(Stored dataset items)
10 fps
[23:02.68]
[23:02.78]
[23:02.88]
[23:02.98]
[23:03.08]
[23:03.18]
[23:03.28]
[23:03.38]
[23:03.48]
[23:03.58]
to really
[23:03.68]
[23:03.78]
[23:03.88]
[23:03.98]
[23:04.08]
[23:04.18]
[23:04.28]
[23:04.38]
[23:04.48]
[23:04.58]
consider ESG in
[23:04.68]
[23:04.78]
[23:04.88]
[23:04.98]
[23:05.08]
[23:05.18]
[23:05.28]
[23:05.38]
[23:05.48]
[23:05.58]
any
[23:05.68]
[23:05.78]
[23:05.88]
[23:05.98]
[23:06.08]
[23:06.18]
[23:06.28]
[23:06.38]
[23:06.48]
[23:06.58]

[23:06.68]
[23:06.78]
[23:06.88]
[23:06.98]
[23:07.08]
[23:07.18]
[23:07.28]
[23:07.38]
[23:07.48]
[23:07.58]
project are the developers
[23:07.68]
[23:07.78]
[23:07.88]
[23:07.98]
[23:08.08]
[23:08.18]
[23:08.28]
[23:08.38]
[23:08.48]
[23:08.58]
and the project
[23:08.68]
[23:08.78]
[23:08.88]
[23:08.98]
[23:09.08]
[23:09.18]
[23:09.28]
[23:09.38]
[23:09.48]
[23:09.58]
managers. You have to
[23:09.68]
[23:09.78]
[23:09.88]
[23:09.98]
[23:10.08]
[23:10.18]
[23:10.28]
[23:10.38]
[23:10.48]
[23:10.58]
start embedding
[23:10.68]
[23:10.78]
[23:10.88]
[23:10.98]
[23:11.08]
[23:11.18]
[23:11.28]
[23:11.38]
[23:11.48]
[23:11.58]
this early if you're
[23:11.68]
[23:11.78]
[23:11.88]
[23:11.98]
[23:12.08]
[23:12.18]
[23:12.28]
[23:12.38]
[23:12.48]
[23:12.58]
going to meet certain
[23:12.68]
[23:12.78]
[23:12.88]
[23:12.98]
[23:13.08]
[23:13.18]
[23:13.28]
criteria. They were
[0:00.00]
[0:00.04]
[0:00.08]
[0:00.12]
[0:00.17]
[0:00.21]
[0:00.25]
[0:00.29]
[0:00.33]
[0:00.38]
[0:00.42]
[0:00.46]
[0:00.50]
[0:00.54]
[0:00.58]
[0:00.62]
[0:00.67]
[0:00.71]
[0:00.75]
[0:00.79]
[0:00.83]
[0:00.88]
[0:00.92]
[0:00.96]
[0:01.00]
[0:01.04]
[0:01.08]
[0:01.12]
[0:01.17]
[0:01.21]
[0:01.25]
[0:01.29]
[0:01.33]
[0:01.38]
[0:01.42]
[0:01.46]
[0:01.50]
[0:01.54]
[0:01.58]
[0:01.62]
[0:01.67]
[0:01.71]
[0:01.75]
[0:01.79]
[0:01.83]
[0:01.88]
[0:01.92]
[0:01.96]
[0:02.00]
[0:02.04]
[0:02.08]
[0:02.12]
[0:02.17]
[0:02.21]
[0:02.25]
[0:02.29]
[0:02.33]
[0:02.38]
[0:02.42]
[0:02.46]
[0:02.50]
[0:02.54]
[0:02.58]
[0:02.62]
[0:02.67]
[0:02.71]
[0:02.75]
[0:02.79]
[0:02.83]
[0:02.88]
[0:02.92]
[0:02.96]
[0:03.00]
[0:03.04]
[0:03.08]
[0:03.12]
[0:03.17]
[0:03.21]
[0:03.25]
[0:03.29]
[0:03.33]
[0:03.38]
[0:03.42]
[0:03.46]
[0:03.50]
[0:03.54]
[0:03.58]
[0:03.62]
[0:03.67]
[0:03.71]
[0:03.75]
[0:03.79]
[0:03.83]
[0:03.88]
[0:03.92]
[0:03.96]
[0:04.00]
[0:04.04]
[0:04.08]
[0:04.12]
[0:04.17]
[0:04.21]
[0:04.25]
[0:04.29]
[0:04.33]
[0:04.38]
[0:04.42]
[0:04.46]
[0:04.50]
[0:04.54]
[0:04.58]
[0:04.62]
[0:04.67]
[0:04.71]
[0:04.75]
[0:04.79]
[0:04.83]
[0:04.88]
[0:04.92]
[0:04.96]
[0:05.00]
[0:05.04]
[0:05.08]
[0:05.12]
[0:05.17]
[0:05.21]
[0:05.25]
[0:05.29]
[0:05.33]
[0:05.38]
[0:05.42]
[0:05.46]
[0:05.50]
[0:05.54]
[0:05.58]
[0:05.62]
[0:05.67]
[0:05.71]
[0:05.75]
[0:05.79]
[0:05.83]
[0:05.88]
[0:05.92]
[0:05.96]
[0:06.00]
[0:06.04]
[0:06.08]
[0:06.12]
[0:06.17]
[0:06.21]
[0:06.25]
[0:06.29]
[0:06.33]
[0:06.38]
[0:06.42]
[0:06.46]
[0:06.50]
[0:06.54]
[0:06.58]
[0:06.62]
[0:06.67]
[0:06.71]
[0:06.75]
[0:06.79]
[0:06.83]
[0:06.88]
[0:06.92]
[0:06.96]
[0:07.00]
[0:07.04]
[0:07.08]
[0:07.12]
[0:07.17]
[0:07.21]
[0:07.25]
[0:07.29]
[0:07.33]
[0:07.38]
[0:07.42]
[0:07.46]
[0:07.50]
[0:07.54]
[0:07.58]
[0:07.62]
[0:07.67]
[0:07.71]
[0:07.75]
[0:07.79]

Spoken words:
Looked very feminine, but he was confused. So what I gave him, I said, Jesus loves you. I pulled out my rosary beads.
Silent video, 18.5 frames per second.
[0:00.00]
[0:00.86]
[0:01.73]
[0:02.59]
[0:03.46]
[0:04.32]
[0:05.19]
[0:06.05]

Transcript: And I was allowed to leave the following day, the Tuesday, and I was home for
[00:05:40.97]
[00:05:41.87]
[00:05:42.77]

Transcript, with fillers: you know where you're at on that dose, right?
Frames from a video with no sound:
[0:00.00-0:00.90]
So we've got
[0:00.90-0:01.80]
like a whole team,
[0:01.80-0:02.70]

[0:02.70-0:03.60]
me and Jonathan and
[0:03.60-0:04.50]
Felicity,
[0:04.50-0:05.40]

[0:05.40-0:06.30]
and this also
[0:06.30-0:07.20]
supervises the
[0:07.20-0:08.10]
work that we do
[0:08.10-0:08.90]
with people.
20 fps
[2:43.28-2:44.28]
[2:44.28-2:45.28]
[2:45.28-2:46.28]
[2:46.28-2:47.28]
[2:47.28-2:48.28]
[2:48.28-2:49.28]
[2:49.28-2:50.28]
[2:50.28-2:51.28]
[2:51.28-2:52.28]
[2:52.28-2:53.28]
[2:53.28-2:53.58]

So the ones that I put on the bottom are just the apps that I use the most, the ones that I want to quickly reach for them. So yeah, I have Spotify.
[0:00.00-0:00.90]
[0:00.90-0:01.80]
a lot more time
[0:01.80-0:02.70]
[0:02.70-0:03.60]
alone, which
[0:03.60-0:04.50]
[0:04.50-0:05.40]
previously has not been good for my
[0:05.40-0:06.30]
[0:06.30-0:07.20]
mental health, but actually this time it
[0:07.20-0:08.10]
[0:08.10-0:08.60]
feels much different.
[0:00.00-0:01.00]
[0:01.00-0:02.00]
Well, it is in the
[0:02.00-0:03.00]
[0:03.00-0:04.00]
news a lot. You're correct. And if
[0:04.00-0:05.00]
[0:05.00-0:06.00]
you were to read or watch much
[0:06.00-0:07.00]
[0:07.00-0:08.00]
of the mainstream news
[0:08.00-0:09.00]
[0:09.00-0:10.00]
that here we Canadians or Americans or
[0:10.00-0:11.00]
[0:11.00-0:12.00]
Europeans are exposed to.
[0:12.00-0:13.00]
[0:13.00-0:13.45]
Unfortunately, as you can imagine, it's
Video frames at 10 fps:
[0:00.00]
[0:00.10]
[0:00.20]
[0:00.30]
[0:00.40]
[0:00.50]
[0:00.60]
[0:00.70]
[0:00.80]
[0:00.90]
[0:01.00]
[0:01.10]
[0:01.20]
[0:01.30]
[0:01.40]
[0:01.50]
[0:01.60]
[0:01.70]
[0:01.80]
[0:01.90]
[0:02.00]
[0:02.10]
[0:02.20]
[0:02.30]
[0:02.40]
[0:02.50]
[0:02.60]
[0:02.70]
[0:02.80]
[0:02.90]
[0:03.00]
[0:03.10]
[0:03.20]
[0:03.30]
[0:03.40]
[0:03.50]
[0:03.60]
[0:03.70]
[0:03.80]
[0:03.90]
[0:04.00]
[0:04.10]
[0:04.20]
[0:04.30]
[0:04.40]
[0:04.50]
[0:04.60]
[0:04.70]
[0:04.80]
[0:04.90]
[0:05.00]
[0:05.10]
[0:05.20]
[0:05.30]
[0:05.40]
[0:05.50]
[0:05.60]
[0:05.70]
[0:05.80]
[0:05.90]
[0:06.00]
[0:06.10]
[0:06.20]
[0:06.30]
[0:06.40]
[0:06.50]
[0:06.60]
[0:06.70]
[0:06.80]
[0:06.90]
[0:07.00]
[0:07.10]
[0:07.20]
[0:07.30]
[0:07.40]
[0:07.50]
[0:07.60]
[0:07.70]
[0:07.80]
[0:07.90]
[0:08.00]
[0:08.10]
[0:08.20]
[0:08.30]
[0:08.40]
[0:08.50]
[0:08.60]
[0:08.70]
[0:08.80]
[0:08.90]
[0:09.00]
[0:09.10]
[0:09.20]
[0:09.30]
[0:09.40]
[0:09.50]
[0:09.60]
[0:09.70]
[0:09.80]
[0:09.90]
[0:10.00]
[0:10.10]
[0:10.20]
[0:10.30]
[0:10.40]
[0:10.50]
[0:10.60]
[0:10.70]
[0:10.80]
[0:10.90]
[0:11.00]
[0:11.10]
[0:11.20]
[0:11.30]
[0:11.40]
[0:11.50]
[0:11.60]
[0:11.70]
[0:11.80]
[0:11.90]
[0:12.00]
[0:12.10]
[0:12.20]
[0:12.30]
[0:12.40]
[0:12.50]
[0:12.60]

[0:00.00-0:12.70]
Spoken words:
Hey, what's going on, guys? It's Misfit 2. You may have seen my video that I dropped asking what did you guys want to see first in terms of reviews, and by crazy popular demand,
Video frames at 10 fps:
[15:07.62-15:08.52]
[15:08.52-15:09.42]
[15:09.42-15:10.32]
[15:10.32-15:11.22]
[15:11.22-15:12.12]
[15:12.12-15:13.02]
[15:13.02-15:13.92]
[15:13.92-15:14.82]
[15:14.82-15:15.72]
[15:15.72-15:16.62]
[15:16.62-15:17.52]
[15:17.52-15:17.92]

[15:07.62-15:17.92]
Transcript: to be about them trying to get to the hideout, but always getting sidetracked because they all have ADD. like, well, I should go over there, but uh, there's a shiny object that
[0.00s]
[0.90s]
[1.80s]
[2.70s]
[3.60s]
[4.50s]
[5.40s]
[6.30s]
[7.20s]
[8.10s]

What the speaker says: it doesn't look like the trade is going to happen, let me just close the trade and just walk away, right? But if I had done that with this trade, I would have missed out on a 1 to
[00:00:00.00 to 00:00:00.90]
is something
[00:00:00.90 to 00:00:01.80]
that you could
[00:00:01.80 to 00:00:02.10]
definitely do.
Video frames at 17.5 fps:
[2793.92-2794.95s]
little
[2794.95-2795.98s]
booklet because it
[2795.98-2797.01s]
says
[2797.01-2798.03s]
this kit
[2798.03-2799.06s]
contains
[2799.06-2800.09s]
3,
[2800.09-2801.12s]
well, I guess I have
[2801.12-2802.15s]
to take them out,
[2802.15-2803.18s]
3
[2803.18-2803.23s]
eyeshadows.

> ABOUT THIS EXERCISE
All lines from the one containing "[2793.92-2794.95s]" to the end of the records, both ends included, should be printed exactly and on their own.

> TASK OUTPUT
[2793.92-2794.95s]
little
[2794.95-2795.98s]
booklet because it
[2795.98-2797.01s]
says
[2797.01-2798.03s]
this kit
[2798.03-2799.06s]
contains
[2799.06-2800.09s]
3,
[2800.09-2801.12s]
well, I guess I have
[2801.12-2802.15s]
to take them out,
[2802.15-2803.18s]
3
[2803.18-2803.23s]
eyeshadows.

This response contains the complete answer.